Molecular optimization is a crucial step in drug development, involving structural modifications to improve the desired properties of drug candidates. Although many deep-learning-based molecular optimization algorithms have been proposed and may perform well on benchmarks, they usually do not pay sufficient attention to the synthesizability of molecules, resulting in optimized compounds difficult to be synthesized. To address this issue, we first developed a general pipeline capable of constructing functional reaction template library specific to any property where a predictive model can be built. Based on these functional templates, we introduced Syn-MolOpt, a synthesis planning-oriented molecular optimization method. During optimization, functional reaction templates steer the process towards specific properties by effectively transforming relevant structural fragments. In four diverse tasks, including two toxicity-related (GSK3β-Mutagenicity and GSK3β-hERG) and two metabolism-related (GSK3β-CYP3A4 and GSK3β-CYP2C19) multi-property molecular optimizations, Syn-MolOpt outperformed three benchmark models (Modof, HierG2G, and SynNet), highlighting its efficacy and adaptability. Additionally, visualization of the synthetic routes for molecules optimized by Syn-MolOpt confirms the effectiveness of functional reaction templates in molecular optimization. Notably, Syn-MolOpt’s robust performance in scenarios with limited scoring accuracy demonstrates its potential for real-world molecular optimization applications. By considering both optimization and synthesizability, Syn-MolOpt promises to be a valuable tool in molecular optimization.

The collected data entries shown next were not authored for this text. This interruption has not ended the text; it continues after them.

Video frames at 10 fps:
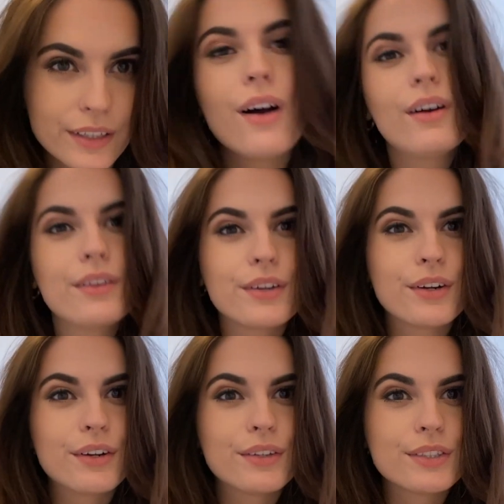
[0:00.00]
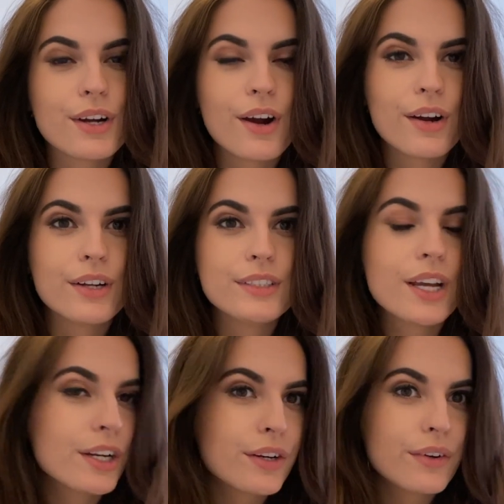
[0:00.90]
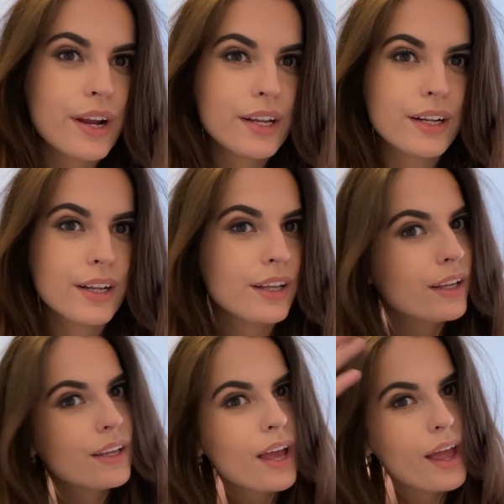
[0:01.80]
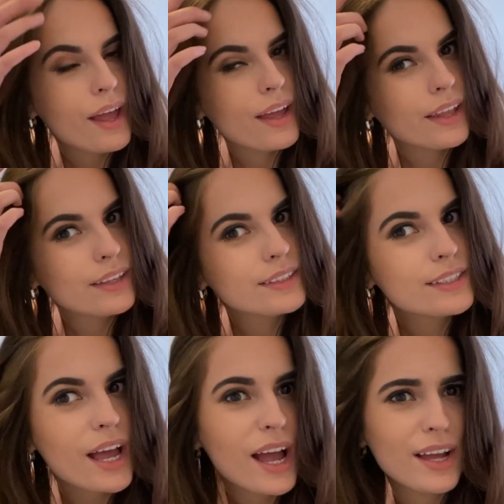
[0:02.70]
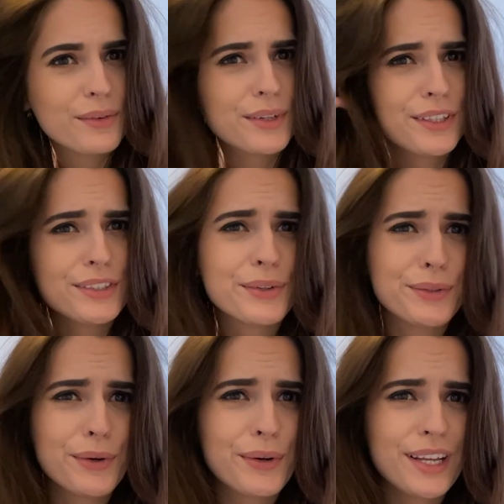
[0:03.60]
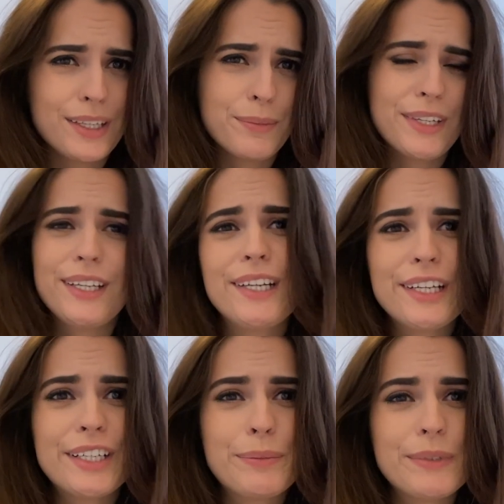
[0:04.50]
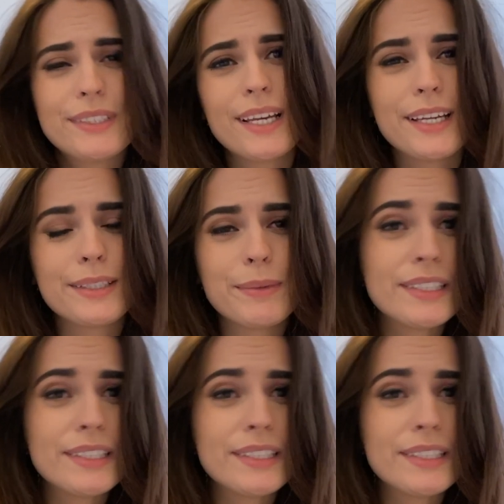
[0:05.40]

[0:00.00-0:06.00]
All the girls are decorating and I really don't know anybody here besides my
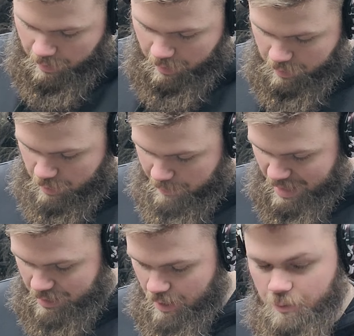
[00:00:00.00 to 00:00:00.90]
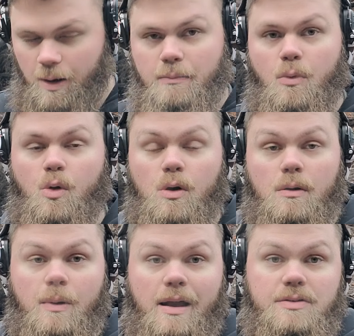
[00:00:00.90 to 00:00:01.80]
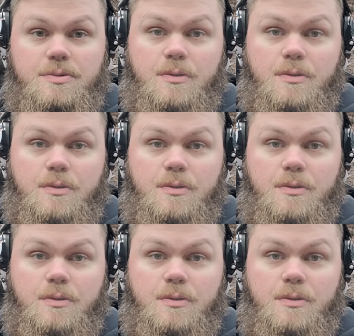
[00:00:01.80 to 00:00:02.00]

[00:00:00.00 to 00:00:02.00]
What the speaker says: I'll come back, I'll run more rounds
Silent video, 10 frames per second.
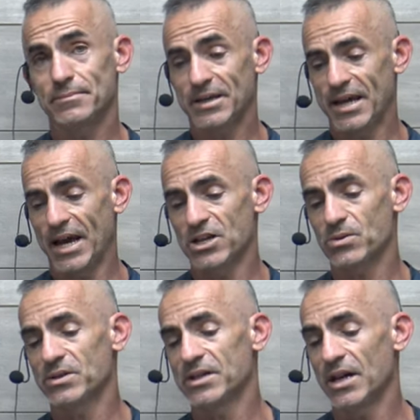
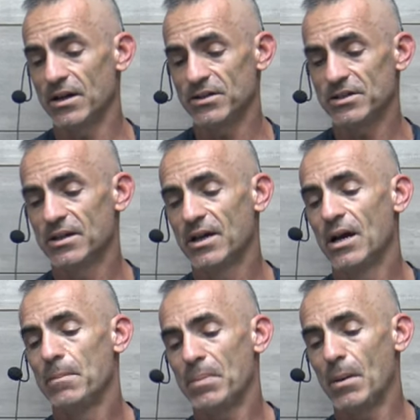cancerous cells.
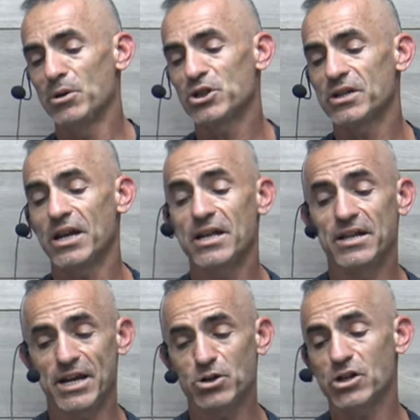Published in the
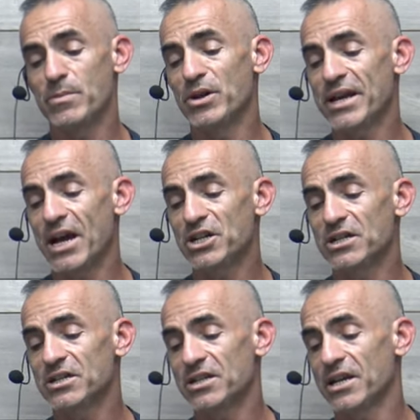Nature's Communication,
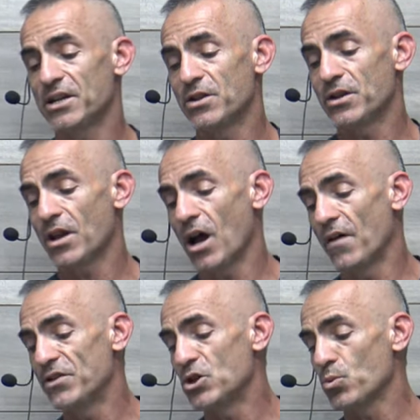a study
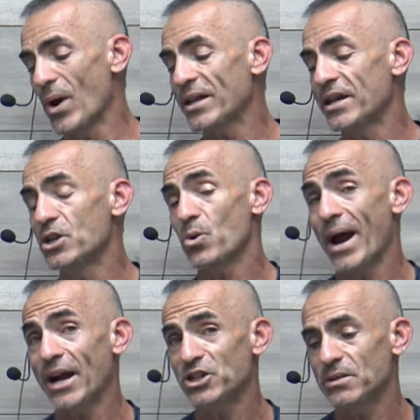of the direct
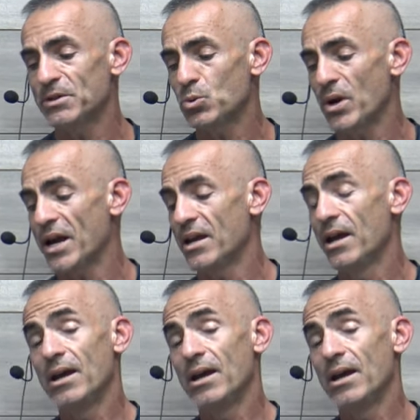interaction between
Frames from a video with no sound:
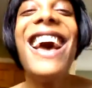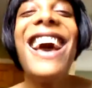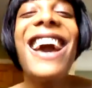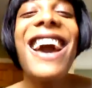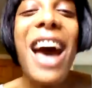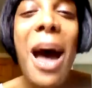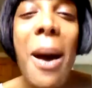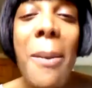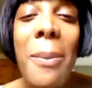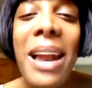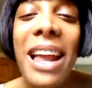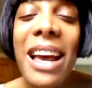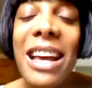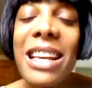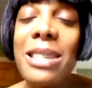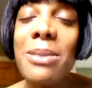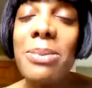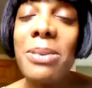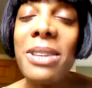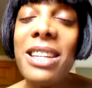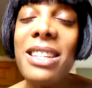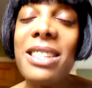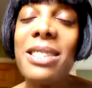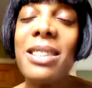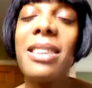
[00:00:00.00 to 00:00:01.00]
God bless.
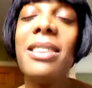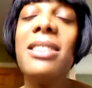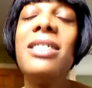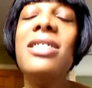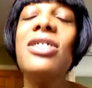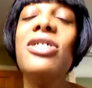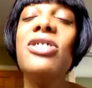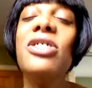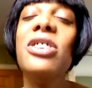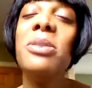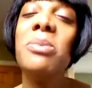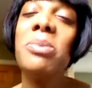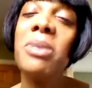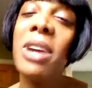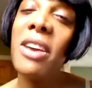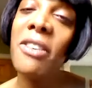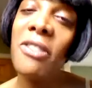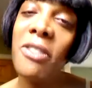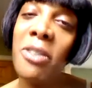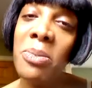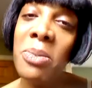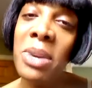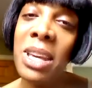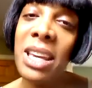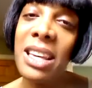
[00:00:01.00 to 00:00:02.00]
Please continue to pray
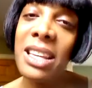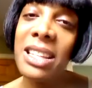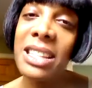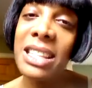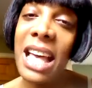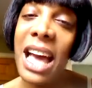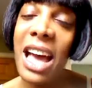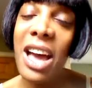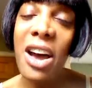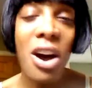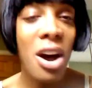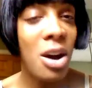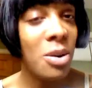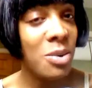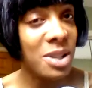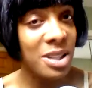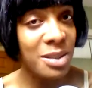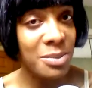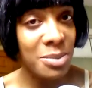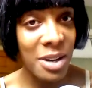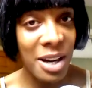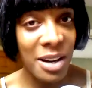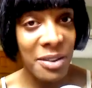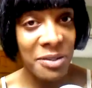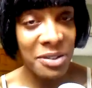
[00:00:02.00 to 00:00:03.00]
for me as I
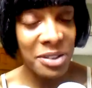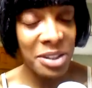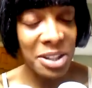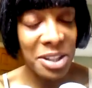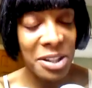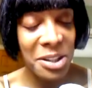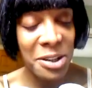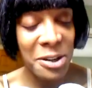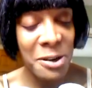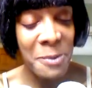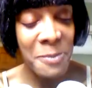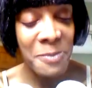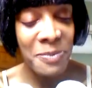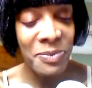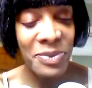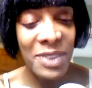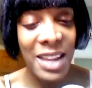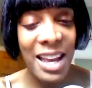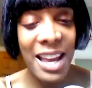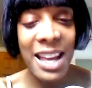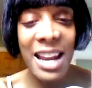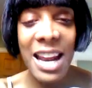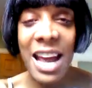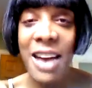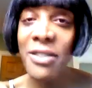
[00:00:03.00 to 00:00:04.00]
always pray for you.
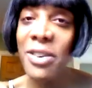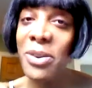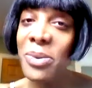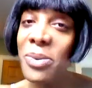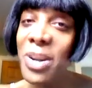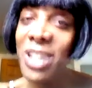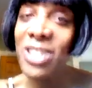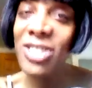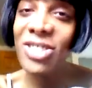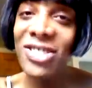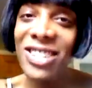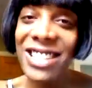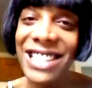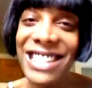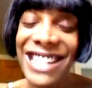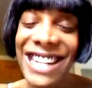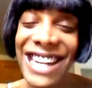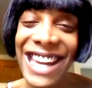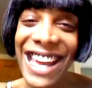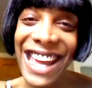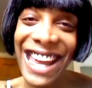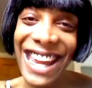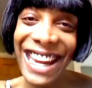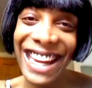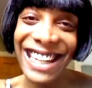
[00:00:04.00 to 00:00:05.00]
And have a wondrous
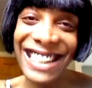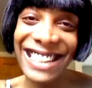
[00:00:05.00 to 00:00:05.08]
day.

Scientific contribution Syn-MolOpt takes into account both molecular optimization and synthesis, allowing for the design of property-specific functional reaction template libraries for the properties to be optimized, and providing reference synthesis routes for the optimized compounds while optimizing the targeted properties. Syn-MolOpt’s universal workflow makes it suitable for various types of molecular optimization tasks.

分子优化是药物开发的关键步骤,它涉及结构修饰,以改善候选药物的预期特性。虽然已经提出了许多基于深度学习的分子优化算法,并且在基准测试中表现良好,但这些算法通常没有充分关注分子的可合成性,导致优化后的化合物难以合成。为了解决这个问题,我们首先开发了一个通用管道,能够针对任何可以建立预测模型的特性构建功能反应模板库。基于这些功能模板,我们推出了面向合成规划的分子优化方法 Syn-MolOpt。在优化过程中,功能性反应模板通过有效转化相关结构片段,引导整个过程向特定性质发展。在四个不同的任务中,包括两个毒性相关任务(GSK3β-突变性和GSK3β-hERG)和两个代谢相关任务(GSK3β-CYP3A4和GSK3β-CYP2C19)的多属性分子优化中,Syn-MolOpt的表现优于三个基准模型(Modof、HierG2G和SynNet),凸显了它的有效性和适应性。此外,Syn-MolOpt 优化的分子合成路线可视化证实了功能反应模板在分子优化中的有效性。值得注意的是,Syn-MolOpt 在得分准确性有限的情况下表现出的强大性能证明了它在实际分子优化应用中的潜力。科学贡献 Syn-MolOpt同时考虑了分子优化和合成,可以针对待优化的性质设计特定性质的功能反应模板库,并在优化目标性质的同时为优化化合物提供参考合成路线。Syn-MolOpt 的通用工作流程使其适用于各种类型的分子优化任务。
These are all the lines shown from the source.